Bibliographie : EMW, I, 511-515 ; Y. Moreau, La genèse du drapeau wallon, dans EMVW, t. XVI, 1987, p. 129-174 ; M. Pastoureau, Dictionnaire des couleurs de notre temps. Symbolique et société, Paris, 1992 ; Id., Les emblèmes de la France, Paris, 1998, p. 62-83.
A. Colignon
* C’est à la demande de la Fondation wallonne Pierre-Marie et Jean-François Humblet, qui s’y est installée en 1991, que la place a pris le nom de « cortil du Coq Hardi ». Créée en 1987 par des amis et des proches de deux jeunes trop tôt disparus, Pierre-Marie et Jean-François Humblet, la Fondation wallonne porte tout naturellement leur nom. Cet intitulé et ce double patronyme dessinent tout un programme : la Fondation veut concourir à un renouveau du pays wallon, contribuer à la construction et à la reconnaissance de l’identité wallonne ; elle s’adresse prioritairement à la jeunesse, à laquelle Pierre-Marie et Jean-François Humblet, dont la Fondation porte le nom, ont été arrachés par un destin tragique. C’est une orientation vers la jeunesse qui explique l’implantation de la Fondation à Louvain-la-Neuve, lieu de la plus forte concentration de jeunes en Wallonie.
À côté d’un prix destiné à distinguer des travaux de fins d’études supérieures et d’un concours organisé alternativement dans l’enseignement primaire et dans l’enseignement secondaire, la Fondation s’est surtout préoccupée de fournir aux acteurs des différents terrains de l’éducation des instruments fondamentaux d’analyse sereine et de réflexion citoyenne en vue d’une insertion plus épanouie de la jeunesse de Wallonie, dans sa région bien sûr, mais aussi dans l’Europe et le monde.
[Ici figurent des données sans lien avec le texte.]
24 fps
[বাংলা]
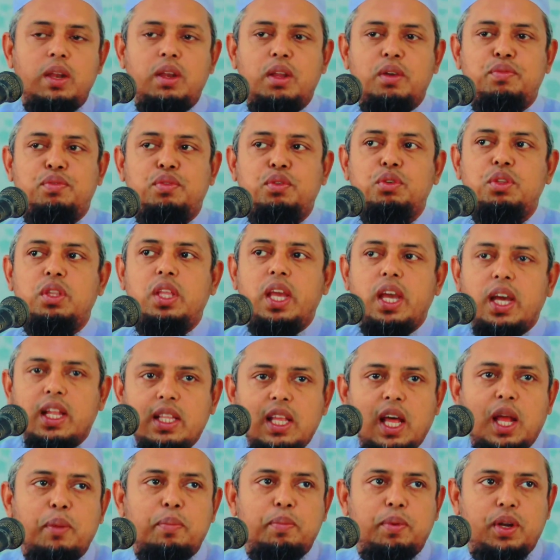এনে ফুদিয়া
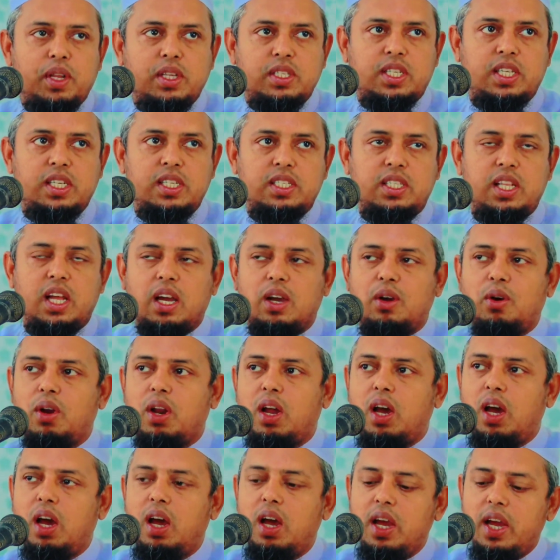তারপরে সেজদা
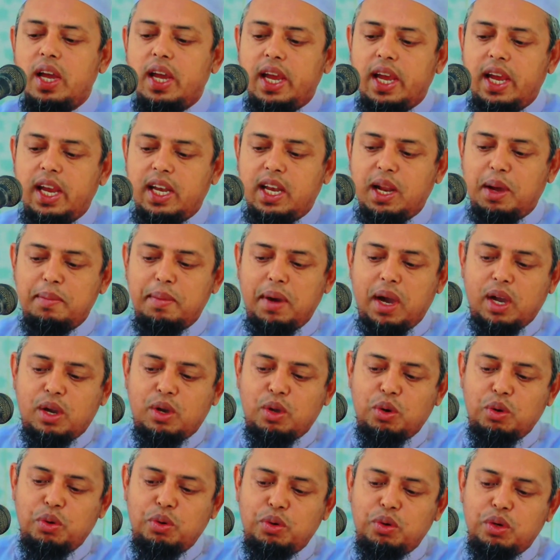করা এটা
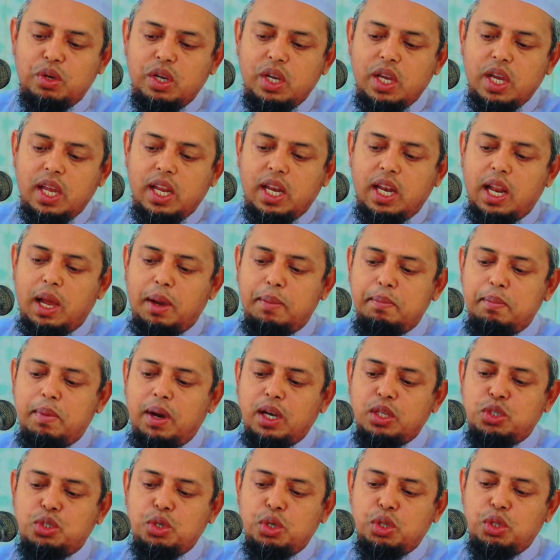মাকরু
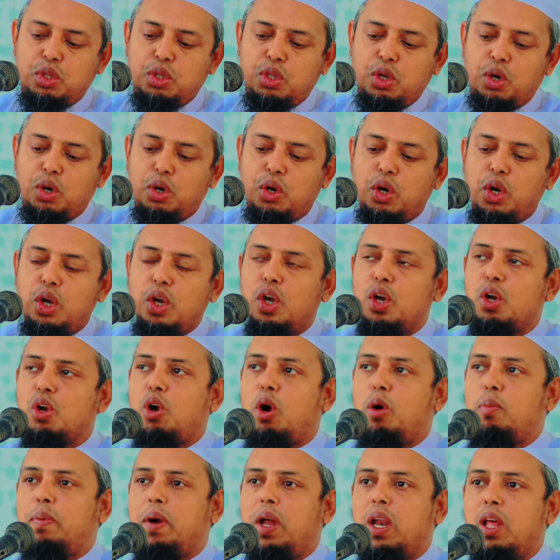নাম্বার চোদ্দ
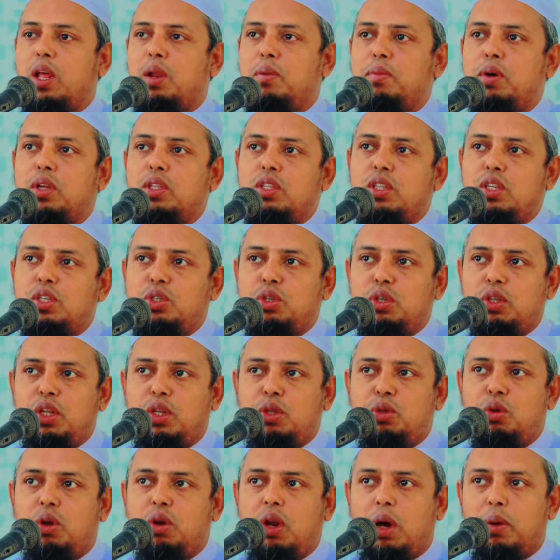কপালের মধ্যে
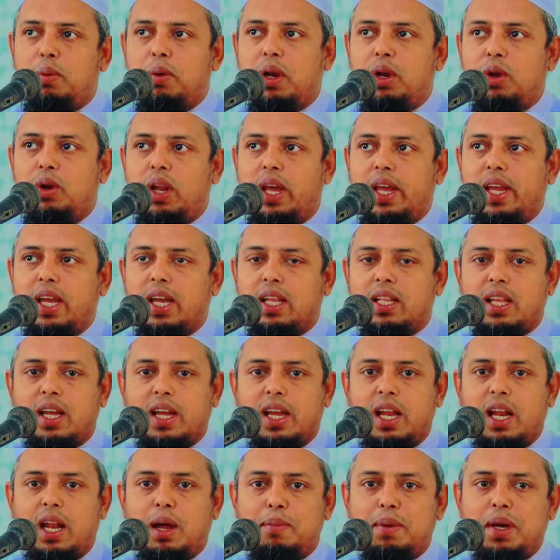যদি ধুলাবালু লাইগা
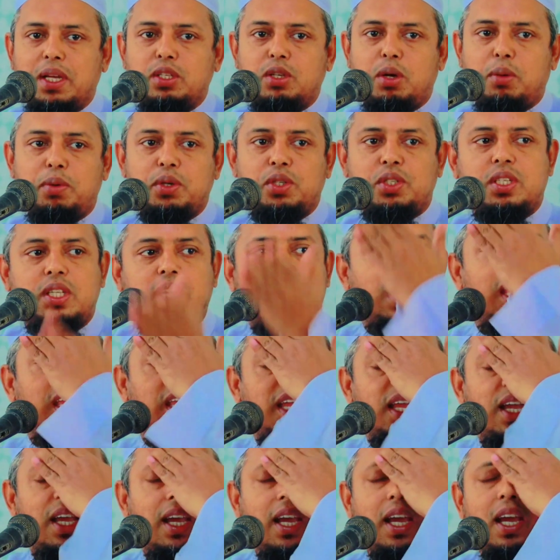থাকে নামাজ অবস্থায়
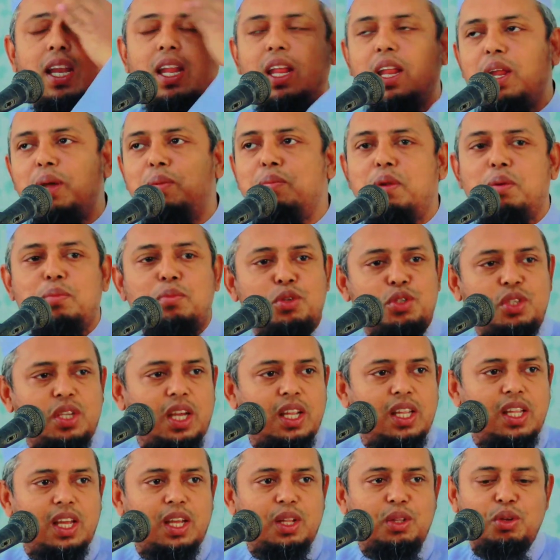এটার এমনি
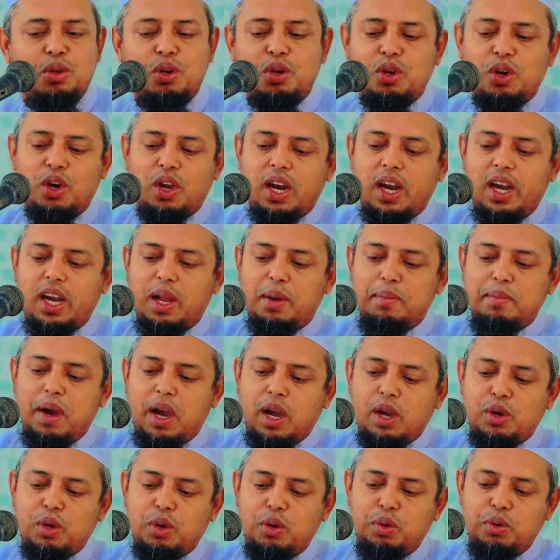মশা দিয়া দূর করা এটা
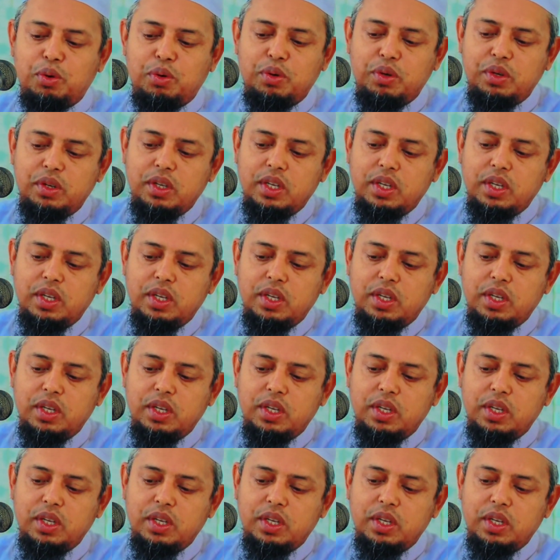মাকরু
Elle a ainsi publié une série d’ouvrages, clôturant en général un cycle de trois années de réflexion sur un thème précis. Les thématiques abordées ont d’abord porté sur les imaginaires wallons et leurs rapports à l’identité (L’imaginaire wallon dans la bande dessinée, 1991 [2e éd., 1999] ; Images de la Wallonie dans le dessin de presse (1910-1961), 1993 ; L’imaginaire wallon. Jalons pour une identité qui se construit, 1994 ; De fer et de feu. L’émigration wallonne vers la Suède au XVIIe siècle. Histoire et mémoire ; 2002), ainsi que sur les lieux de mémoire qu’il importe d’inventorier pour que la Wallonie qui se construit puisse reconnaître son territoire et en poser les balises à la fois toponymiques et symboliques (Entre toponymie et utopie. Les lieux de la mémoire wallonne, 1999 ; Les noms de rue de Louvain-la-Neuve. Une ville nouvelle en Wallonie : modernité et enracinement, 1999). Les cycles suivants ont été plus directement centrés sur les problèmes de l’éducation : comment articuler dans l’enseignement la nécessaire solidarité avec les nouvelles communautés humaines qui nous font vivre : la Wallonie et l’Europe ? (Enseigner la Wallonie et l’Europe. Pour une éducation citoyenne, 2001) ; et une réflexion sur le choix des langues dans l’enseignement en vue d’ancrer les solidarités régionales dans de larges ouvertures à l’altérité (L’enseignement des langues en Wallonie. Enjeux citoyens et chances pour l’avenir, 2006).
Bibliographie : Pour la Wallonie. Fondation wallonne P.-M. et J.-F. Humblet. Vingt ans d’action wallonne (1987-2007) (Publications de la Fondation Wallonne P.-M. et J.-F. Humblet. Série Recherches, n° hors-série), édité par L. Courtois, J. Pirotte et C. Sappia, Louvain-la-Neuve, 2008.